GDPR has ruined the web experience
GDPR causes friction when surfing the web. I have tried plugins to auto accept and manually setting checkboxes but the breath of sites I visit (and the devices I use) still keep bringing these notices to the top. I’ve had it!
22 comments
[ 0.23 ms ] story [ 63.5 ms ] threadThey ought to pass a law that says you can opt out of all the cookies by pushing one button or you can pick the ones you want one by one because whenever you see that list it's astonishing... Though who knows, that might just reinforce monopoly because if sites had a limited number of 3rd party cookies to stick on they would be Google and Facebook.
Pro Tip: Did you know you can get rid of those stupid embed boxes from X on many sites by denying cookies?
That is already what the law says. Opting out should be as simple as opting in. So if accepting all is one click, rejecting all should be too. Every website which does not do it is non-compliant.
https://noyb.eu/en/noyb-aims-end-cookie-banner-terror-and-is...
(Part of it I know is that everybody in the advertising ecosystem has their knives out because they expect that everybody else is going to cheat them. If they have 30 tracking cookies from 30 third parties, they can't all be in on the scam, can they?)
[0] This is TechCrunch for example: https://legal.yahoo.com/us/en/yahoo/privacy/topics/thirdpart...

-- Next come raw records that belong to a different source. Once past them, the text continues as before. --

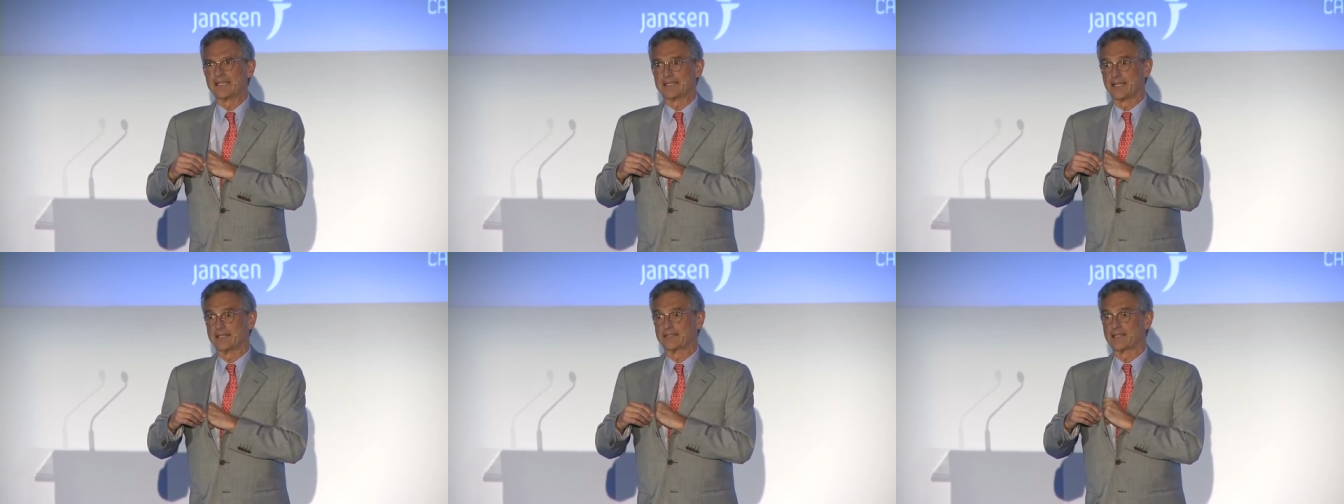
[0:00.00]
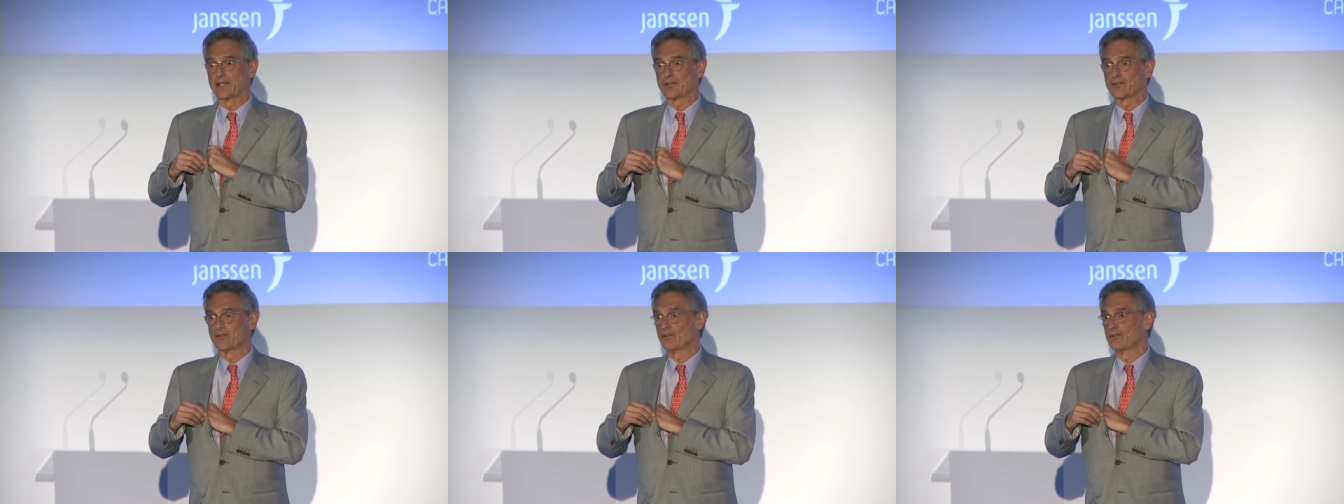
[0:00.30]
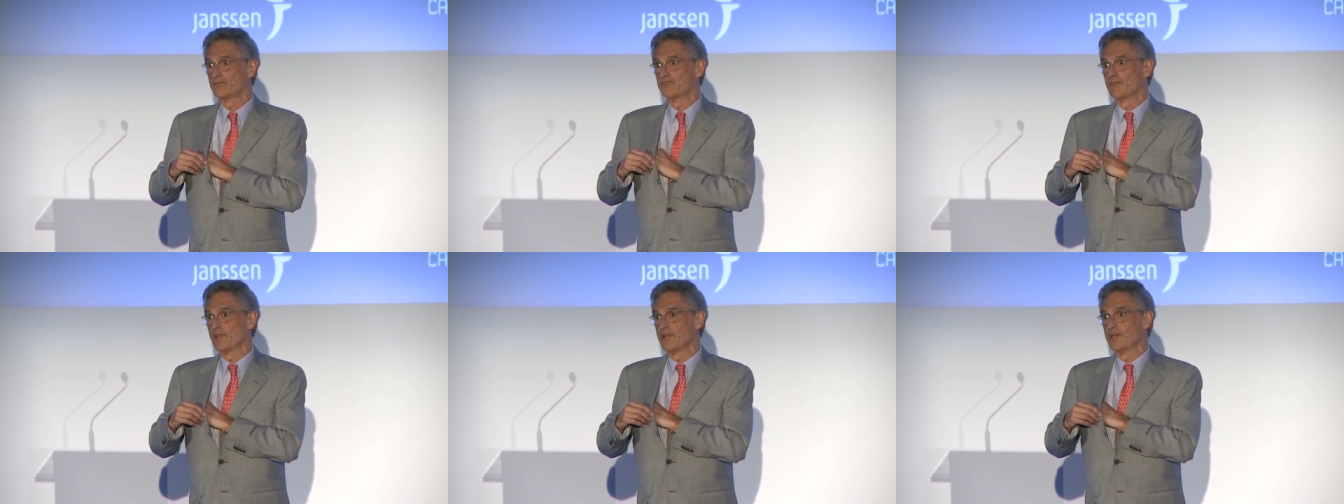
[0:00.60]
tratar
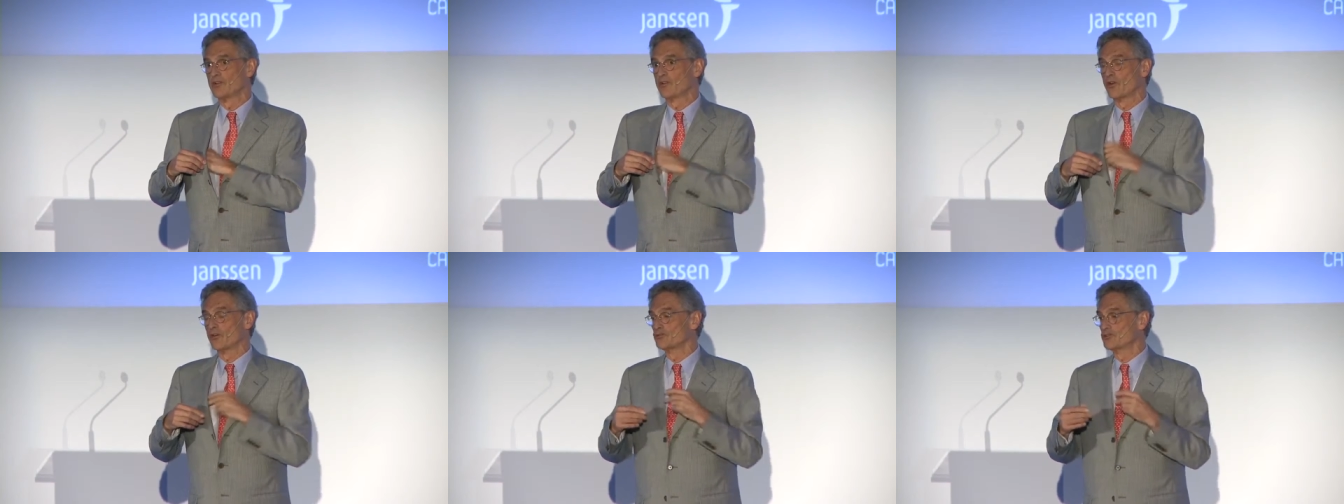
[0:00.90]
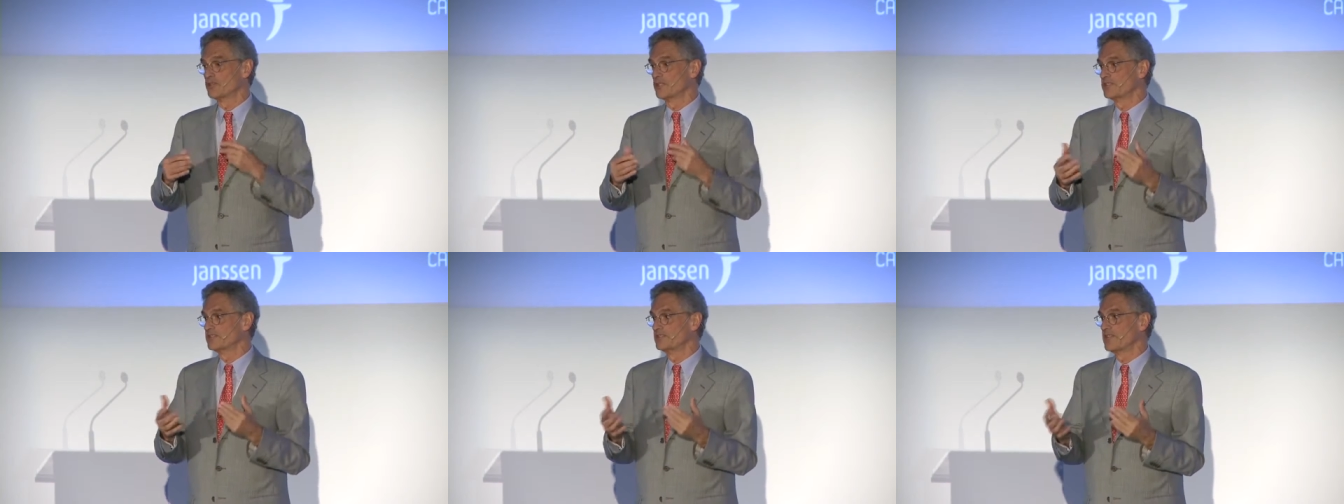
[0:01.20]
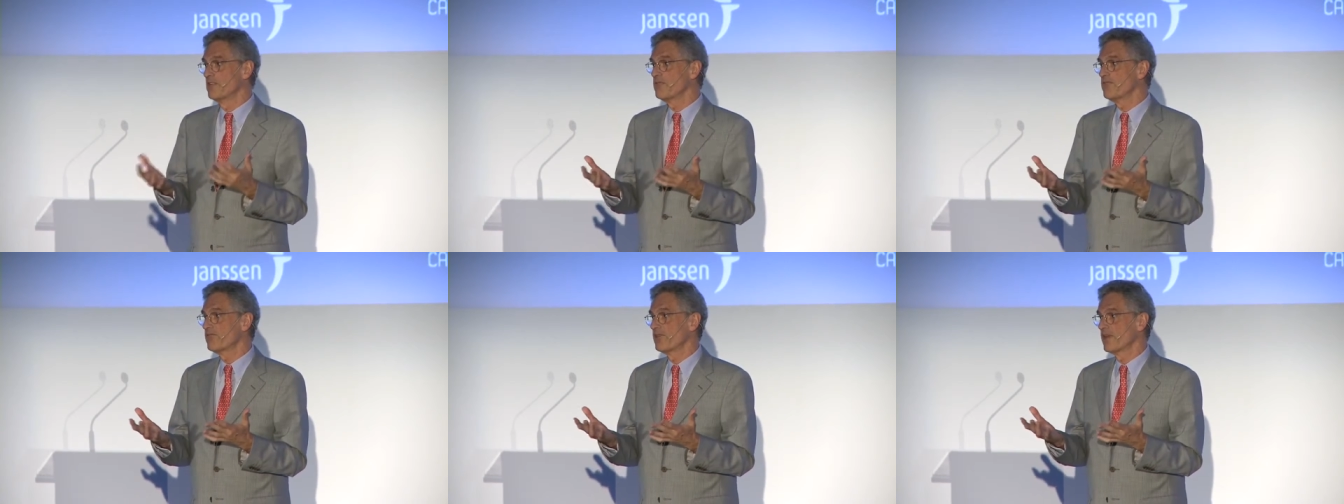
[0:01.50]
con
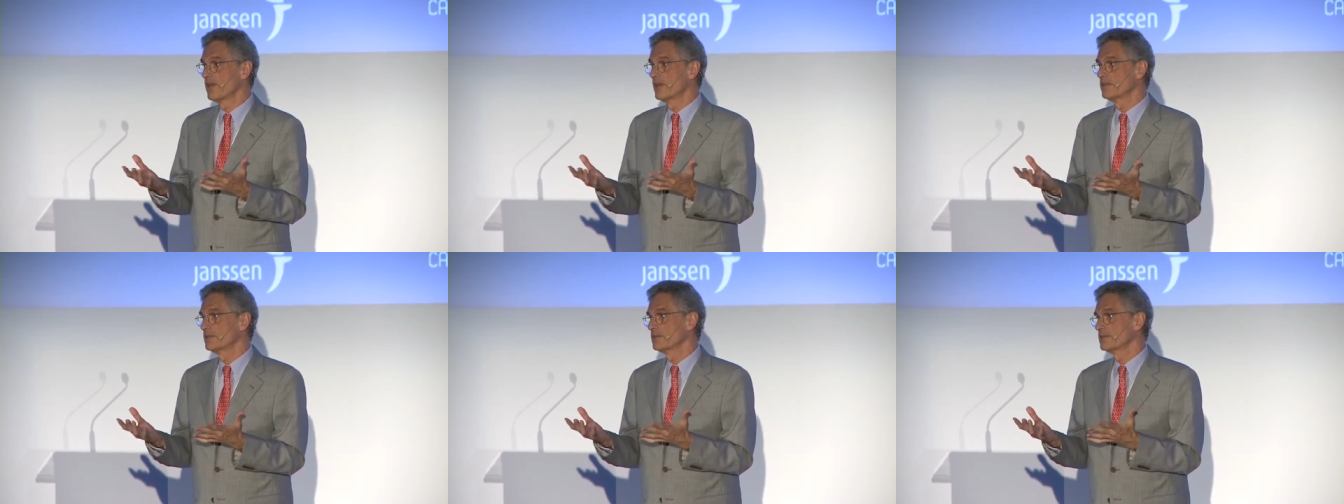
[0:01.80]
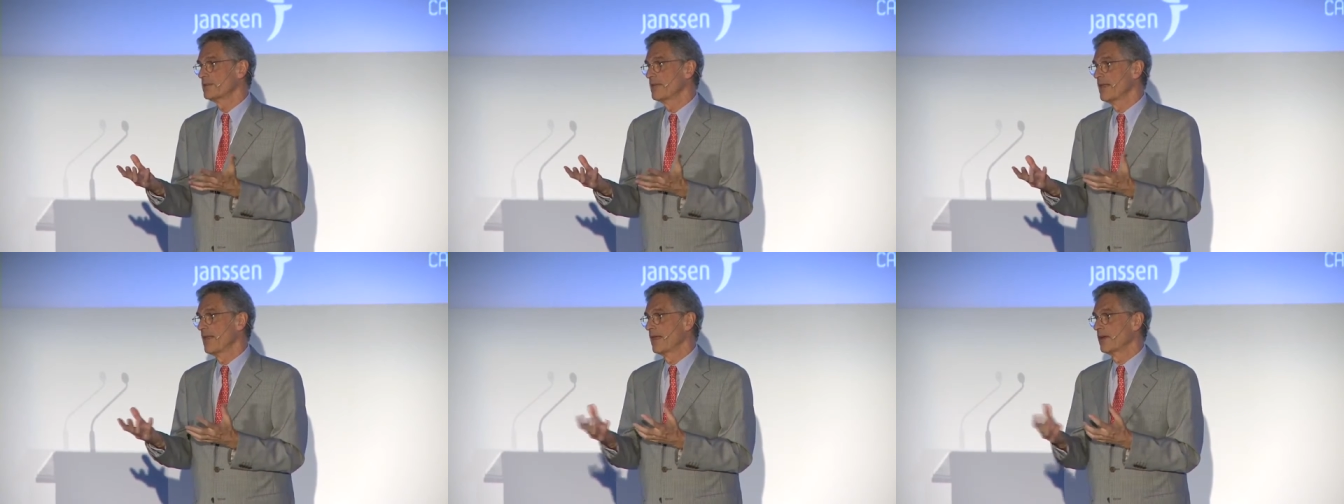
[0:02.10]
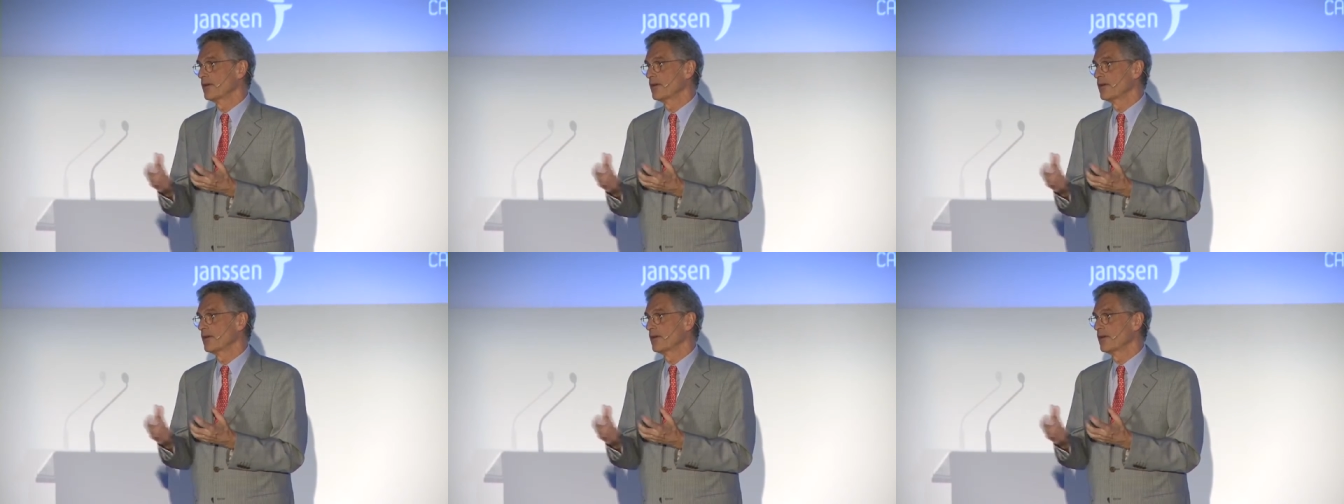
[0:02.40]
inconsistencias,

It’s as if companies had been adding lead to your milk for decades, then a law passed saying you could only do that with consent, and now you’re complaining that there are all these consent forms every time you want to drink your leaded milk instead of taking it as an indicator to buy from another brand.
Blaming the GDPR is absurd. Who you should blame are the companies who pry on your data and make it purposefully annoying to reject the data collection. Which, by the way, is not following the law because it stipulates rejecting should be as easy as accepting.
If anything, the GDPR should have been more aggressive and made all extraneous data collection outright illegal with no option to opt-in. As it stands, it’s still a powerful indicator of those you cannot trust, letting you know as soon as you open their website.
I’VE had it with the hugely invasive spying tech pulls on us now.
There's no need for a 'GDPR' notification for non-tracking cookies. It's not even about the cookie, it's about the tracking.
What's 'ruined the web' (for many) is concentration of sites into a handful of mega-'properties' that seek to own their visitors and users. To say this is GDPR-induced is to propagate and amplify the lie.
_Cookie_ banners were devised as a lazy way to comply with the ePrivacy Directive, which is about cookies among other things. Now, the same lazy minds that gave us those obnoxious banners are the same that shove unrelated GDPR stuff into them and in our collective throat.
_They_ "ruined the web experience".
My websites don't have cookie banners because I don't collect any PII.
The real problem is that there was some idea planted in peoples heads that we should care about privacy. Even worse, a lot of people in the tech world adopted this, without understanding what privacy even is.
In reality, people dgaf about privacy. Of course, they say they do, because its feels good to virtue signal. But for every day things, everyone buys phones and uses apps that track you everywhere and build models, stores their personal data in the cloud, and pretty much always click accept on all the website banners, because when there is nobody around to virtue signal to about privacy, the reward is not there, but the drawback is degraded experience.
But of course anything ideologic like this can be used to win elections, and hence GDPR, which exists only as a means for politicians to gain political power through pretending to care about some aspect of peoples lives.
For the record, privacy = control of the data that you put out, which means you have to go pretty in depth tech wise to set this up if you want full privacy (for example, rooted Android phone with no google apps, removing or firewalling services that phone home). And its fine to accept some level of degraded privacy for a better user experience, but your standard shouldn't be the standard for everyone.
The real blame should go to the browser makers and standards bodies. It's their job to save people from this idiocy or otherwise the politicians just screw things up for everybody. Figure out a way to get browsers to have a sane default on handling cookies at the browser level without having to fill in a stupid form on every single page.
GDPR mandates that those Airtags must constantly beep, so that people know when they are being stalked.
People now have to deal with bags that constantly beep. It is loud and frustrating.
They think it's GDPR's fault, and insist on going back to the way things were.